At first glance, it would be easy to mistake Capcom's Mighty Final Fight as a cheap cash-in of a superior arcade beat 'em up, with its chibi-styled characters and its seemingly limited 8-bit presentation. But while Mighty Final Fight may appear simpler than other entries in the series — game history buffs would be interested to know that this title was released after the SNES port of Final Fight — there is enough charm and surprisingly nuanced gameplay on display to help it stand alongside its big brothers.

Mighty Final Fight takes the basic premise of Final Fight and retells the story with a campy, winking flair. When Metro City Mayor Haggar's daughter Jessica is kidnapped by the Mad Gear Gang, Haggar takes her boyfriend — Cody — and Cody's sparring partner Guy on a fist fight through town to save her. Players choose to play as Haggar, Cody or Guy and fight through five stages, each ending with a challenging boss battle.

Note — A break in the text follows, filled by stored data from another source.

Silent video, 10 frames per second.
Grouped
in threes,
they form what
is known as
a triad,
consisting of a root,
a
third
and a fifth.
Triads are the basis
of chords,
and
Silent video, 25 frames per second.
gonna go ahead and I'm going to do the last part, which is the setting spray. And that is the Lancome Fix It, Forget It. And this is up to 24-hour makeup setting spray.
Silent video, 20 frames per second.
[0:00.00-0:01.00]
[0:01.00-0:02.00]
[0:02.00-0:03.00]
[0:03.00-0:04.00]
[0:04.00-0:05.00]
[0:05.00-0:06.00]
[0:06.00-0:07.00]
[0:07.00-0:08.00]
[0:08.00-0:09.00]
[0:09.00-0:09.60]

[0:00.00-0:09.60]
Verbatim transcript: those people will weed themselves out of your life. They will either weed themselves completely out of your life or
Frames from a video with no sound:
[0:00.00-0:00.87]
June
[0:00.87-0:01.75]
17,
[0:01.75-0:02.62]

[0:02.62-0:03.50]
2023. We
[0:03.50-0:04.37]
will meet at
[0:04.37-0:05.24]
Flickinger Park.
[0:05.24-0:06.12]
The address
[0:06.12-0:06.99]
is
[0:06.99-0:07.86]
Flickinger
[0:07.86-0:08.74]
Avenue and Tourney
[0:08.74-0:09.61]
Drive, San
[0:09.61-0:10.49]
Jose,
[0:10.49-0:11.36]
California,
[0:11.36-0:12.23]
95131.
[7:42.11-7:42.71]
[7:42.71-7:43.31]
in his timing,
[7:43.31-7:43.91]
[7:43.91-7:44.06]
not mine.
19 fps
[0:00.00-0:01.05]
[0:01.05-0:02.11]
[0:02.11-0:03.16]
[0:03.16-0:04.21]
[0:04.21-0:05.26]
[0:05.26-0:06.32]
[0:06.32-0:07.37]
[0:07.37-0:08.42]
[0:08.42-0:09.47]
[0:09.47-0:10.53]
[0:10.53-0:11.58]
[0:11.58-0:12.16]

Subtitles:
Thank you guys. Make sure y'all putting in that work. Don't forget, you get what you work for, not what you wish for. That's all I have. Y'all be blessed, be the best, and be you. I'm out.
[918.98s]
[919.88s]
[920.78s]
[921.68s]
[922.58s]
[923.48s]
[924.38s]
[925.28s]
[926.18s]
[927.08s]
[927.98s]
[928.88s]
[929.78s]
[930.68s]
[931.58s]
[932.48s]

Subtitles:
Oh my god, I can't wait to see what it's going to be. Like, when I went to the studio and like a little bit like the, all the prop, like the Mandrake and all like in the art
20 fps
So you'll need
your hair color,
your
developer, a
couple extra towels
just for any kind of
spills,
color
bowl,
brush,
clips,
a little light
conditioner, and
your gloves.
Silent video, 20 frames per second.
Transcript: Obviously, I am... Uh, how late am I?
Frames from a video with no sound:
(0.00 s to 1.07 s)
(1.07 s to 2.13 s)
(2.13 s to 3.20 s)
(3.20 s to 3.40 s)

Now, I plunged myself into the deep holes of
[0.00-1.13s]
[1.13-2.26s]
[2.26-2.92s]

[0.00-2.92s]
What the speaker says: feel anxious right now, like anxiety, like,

Stage progression is quite simple and will be familiar to most gamers: fight a group of enemies, walk right, fight another group, repeat a few times, and face a boss.

Each character plays very differently. Haggar, a pro wrestler, is heavy and powerful, with hits that deal a lot of damage to enemies, but he's also slower than the rest and as a result is vulnerable before and after landing a blow. Cody's a well-rounded boxer, while Guy is a fast, ninja-style fighter. Each character is able to land basic attacks, as well as clinch with enemies, throwing them across the screen and dealing lots of damage. Killing enemies gives the player experience points, and a basic levelling system allows for larger health bars and unlocks special moves for each character.

If players are defeated, they can choose to continue with any of the three characters and still have the same level, so there's no grinding (or backtracking); there are limited continues, so after being defeated enough times you'll have to start over. Of course, thanks to the Wii U Virtual Console's restore point options, players can "save" at any moment (which takes away a lot of the challenge — play old school!).

The presentation is very impressive for an NES title. Its wacky personality constantly shows itself in hyper-stylized character models that are well-animated with great little details, such as their eyes bulging out after taking a hit. The visuals do have a fair bit of NES flicker, but Mighty Final Fight generally runs well; the audio is also excellent, with epic chiptune music that is catchy and memorable. The story usually doesn't make much of an impact in beat 'em ups, but Capcom clearly enjoyed writing the comical dialogue and silly cut-scenes. There is always a trash-talking conversation before a boss fight, and players can occasionally choose how to respond to questions like "Don't you know I'm the best?!" with "Yes" or "No."

Conclusion

Don't let Mighty Final Fight's kid-like art and style fool you. This is a challenging beat 'em up that has a surprising amount of combat complexity, and the story and art are refreshing and funny, especially compared to the gritty realism most games go for today. Gamers looking for some old school fun are encouraged to check out Mighty Final Fight — they sure don't make 'em like this any more.